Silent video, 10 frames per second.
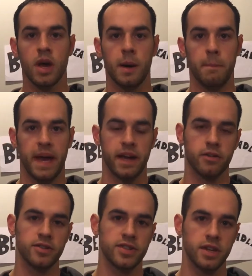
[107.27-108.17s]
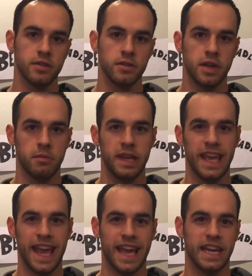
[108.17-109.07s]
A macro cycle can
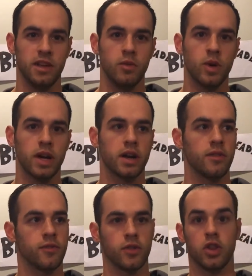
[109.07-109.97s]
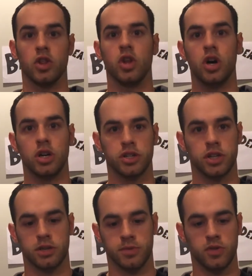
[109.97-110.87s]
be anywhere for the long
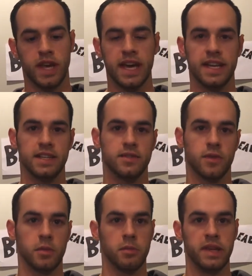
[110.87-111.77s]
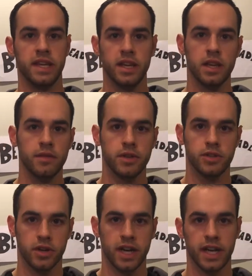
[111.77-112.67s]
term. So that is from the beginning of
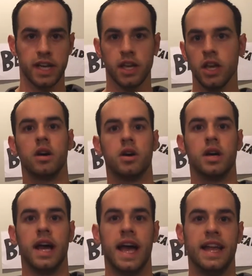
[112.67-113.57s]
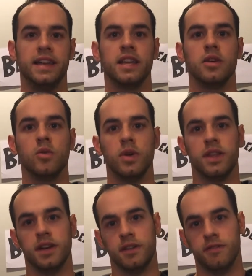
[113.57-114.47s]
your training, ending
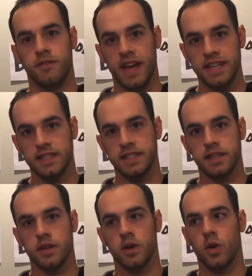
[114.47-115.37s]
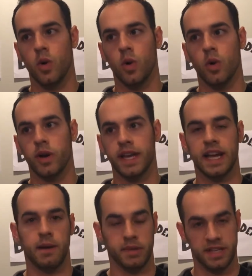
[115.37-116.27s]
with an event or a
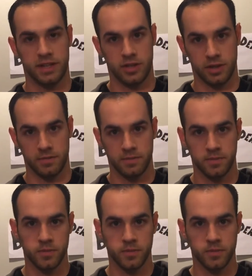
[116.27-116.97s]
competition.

• • • •

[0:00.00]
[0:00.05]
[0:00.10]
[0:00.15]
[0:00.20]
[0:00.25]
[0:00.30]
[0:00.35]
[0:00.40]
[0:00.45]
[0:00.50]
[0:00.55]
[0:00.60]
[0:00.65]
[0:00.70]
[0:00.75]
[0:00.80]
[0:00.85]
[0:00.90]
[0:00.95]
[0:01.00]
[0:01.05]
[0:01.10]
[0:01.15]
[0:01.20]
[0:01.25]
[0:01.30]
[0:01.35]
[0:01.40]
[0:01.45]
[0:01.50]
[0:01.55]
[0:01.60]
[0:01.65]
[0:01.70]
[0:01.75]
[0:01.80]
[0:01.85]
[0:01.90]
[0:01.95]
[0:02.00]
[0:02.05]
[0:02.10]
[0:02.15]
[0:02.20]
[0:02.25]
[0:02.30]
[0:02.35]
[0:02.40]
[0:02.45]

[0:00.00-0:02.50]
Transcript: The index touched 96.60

• • • •

(WORK TO BE COMPLETED):
In the listing above, find the line with "Silent video, 10 frames per second." and the line with "[114.47-115.37s]". Copy exactly those lines and all between them, minus the images.

(TASK OUTPUT):
Silent video, 10 frames per second.
[107.27-108.17s]
[108.17-109.07s]
A macro cycle can
[109.07-109.97s]
[109.97-110.87s]
be anywhere for the long
[110.87-111.77s]
[111.77-112.67s]
term. So that is from the beginning of
[112.67-113.57s]
[113.57-114.47s]
your training, ending
[114.47-115.37s]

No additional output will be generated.